Uomini fortunati

gastone Non sono un’appassionata di calcio, ma avendo famigliari tifosi del Milan, guardo le partite della squadra milanese. Un’ osservazione mi viene spontanea: nella vita vi sono uomini fortunati, e qui scopro l’acqua calda. Mi riferisco al giocatore centrocampista del Milan, Montolivo, che a vederlo in campo, il più delle volte, anche a me che sono incompetente, appare veramente scarso; inciampa, scivola se il terreno è bagnato, tenta degli improbabili tiri in porta, non sa fare la regia da quella posizione, ma solo qualche passaggino più o meno azzeccato. Ieri è uscito dallo stadio coperto di fischi e il Milan cosa fa? Pensa di riconfermarlo per altri tre anni. Per non parlare della stampa, che è tutta dalla sua parte: quando non lo celebra, evita di parlarne, nelle occasioni in cui ha fatto decisamente flop. Io penso che abbia santi in Paradiso. Ecco, Montolivo è per me l’emblema dell’uomo fortunato perché, senza grandissime qualità calcistiche, fino ad ora è riuscito a stare a galla, ben pagato e assecondato dai giornali, il che non guasta mai. Come pure Mario Balotelli, che appena tocca palla, viene appellato Supermario, mentre il buon gioco non gli appartiene più da un pezzo. Questi esempi vengono dal mondo calcistico, ma anche in tanti altri settori abbiamo esempi di uomini e donne fortunati, In questo momento citerei due per tutti: il premier Renzi e la ministra Boschi, che parlano di sciacallaggio, in quanto i risparmiatori della Banca dell’Etruria sono un tantino arrabbiati, eufemisticamente parlando, perché hanno perso il cotto e il crudo( e non parliamo di prosciutto!) ,mentre loro , impegnati a fare le Riforme con la r maiuscola, non ne sapevano proprio niente!
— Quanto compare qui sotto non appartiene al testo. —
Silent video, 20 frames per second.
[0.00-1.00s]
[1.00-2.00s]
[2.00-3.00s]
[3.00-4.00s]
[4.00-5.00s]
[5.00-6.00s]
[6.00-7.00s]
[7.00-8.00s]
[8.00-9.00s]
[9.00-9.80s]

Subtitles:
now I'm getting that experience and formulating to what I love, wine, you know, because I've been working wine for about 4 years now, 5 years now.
La loro carriera vedrete non ne risentirà minimamente, per le cose non fatte, come trattare il problema banche con l’Europa, e quelle fatte, cioè un decreto partorito male. Ma così è, nel mondo sono sempre esistiti i generali fortunati e quelli, se pur bravi, finiti male. Complice l’informazione e la storiografia, che quasi sempre stanno con chi vince, o se anche non vince, come il nostro Montolivo, per tornare al calcio, viene protetto: fortuna, amicizie giuste, bravi addetti stampa? Non si sa.